◆ Task instructions: Search the records below for "frames"; copy each line that has it.

Exercise materials: Begin

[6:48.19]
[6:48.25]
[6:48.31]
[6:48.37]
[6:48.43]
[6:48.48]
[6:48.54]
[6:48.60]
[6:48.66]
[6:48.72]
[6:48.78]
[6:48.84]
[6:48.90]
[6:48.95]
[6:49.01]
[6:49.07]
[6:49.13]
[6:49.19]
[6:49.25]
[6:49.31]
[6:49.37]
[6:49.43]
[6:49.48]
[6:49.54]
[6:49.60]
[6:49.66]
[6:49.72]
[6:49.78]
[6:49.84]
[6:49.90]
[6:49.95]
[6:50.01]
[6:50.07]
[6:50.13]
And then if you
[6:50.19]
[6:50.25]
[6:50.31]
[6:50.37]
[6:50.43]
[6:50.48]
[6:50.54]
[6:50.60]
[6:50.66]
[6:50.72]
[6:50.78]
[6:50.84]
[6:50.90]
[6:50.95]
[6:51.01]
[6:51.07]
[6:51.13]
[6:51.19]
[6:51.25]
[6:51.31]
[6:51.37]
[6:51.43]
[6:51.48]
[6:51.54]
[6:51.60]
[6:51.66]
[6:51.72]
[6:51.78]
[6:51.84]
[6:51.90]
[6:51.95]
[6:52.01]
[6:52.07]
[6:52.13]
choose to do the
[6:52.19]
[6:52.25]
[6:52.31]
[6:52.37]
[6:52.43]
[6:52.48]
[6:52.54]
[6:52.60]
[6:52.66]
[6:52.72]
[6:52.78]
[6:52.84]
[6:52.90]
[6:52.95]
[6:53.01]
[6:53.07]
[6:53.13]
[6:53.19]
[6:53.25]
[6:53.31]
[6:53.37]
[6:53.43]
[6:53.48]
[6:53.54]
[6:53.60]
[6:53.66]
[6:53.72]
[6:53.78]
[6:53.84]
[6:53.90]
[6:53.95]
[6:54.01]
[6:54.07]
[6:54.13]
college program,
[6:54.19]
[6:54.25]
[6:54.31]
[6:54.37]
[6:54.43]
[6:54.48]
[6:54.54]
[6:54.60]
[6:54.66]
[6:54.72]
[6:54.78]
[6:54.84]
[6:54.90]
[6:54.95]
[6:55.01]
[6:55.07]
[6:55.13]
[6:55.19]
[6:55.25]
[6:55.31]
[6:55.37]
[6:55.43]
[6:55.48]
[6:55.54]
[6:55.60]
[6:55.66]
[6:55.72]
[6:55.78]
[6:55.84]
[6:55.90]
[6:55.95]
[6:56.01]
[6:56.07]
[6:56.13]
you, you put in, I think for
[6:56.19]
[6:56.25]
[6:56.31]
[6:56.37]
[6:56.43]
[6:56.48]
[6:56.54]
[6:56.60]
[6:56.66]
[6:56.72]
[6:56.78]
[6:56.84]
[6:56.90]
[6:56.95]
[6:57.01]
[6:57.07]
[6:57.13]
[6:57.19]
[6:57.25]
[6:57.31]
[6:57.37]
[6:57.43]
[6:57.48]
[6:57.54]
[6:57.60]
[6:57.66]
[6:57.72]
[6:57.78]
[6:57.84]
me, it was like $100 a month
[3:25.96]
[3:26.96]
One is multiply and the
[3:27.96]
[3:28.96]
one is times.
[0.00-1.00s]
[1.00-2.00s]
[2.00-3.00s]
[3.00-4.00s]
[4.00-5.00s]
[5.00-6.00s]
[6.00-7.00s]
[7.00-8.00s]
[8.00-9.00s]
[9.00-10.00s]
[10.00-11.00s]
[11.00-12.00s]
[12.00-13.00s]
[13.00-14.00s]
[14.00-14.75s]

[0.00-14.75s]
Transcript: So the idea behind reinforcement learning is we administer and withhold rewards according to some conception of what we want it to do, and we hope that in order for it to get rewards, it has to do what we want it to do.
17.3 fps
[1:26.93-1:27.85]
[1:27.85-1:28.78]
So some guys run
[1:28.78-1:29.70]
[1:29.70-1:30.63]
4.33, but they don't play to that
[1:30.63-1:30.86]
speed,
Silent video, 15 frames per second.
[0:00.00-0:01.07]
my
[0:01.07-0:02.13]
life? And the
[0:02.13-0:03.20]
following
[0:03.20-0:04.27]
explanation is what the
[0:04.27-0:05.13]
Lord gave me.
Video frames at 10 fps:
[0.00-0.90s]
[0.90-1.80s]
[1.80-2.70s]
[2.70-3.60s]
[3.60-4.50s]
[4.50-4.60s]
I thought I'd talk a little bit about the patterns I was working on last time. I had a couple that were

Exercise materials: End

◆ Task answer:
Silent video, 15 frames per second.
Video frames at 10 fps:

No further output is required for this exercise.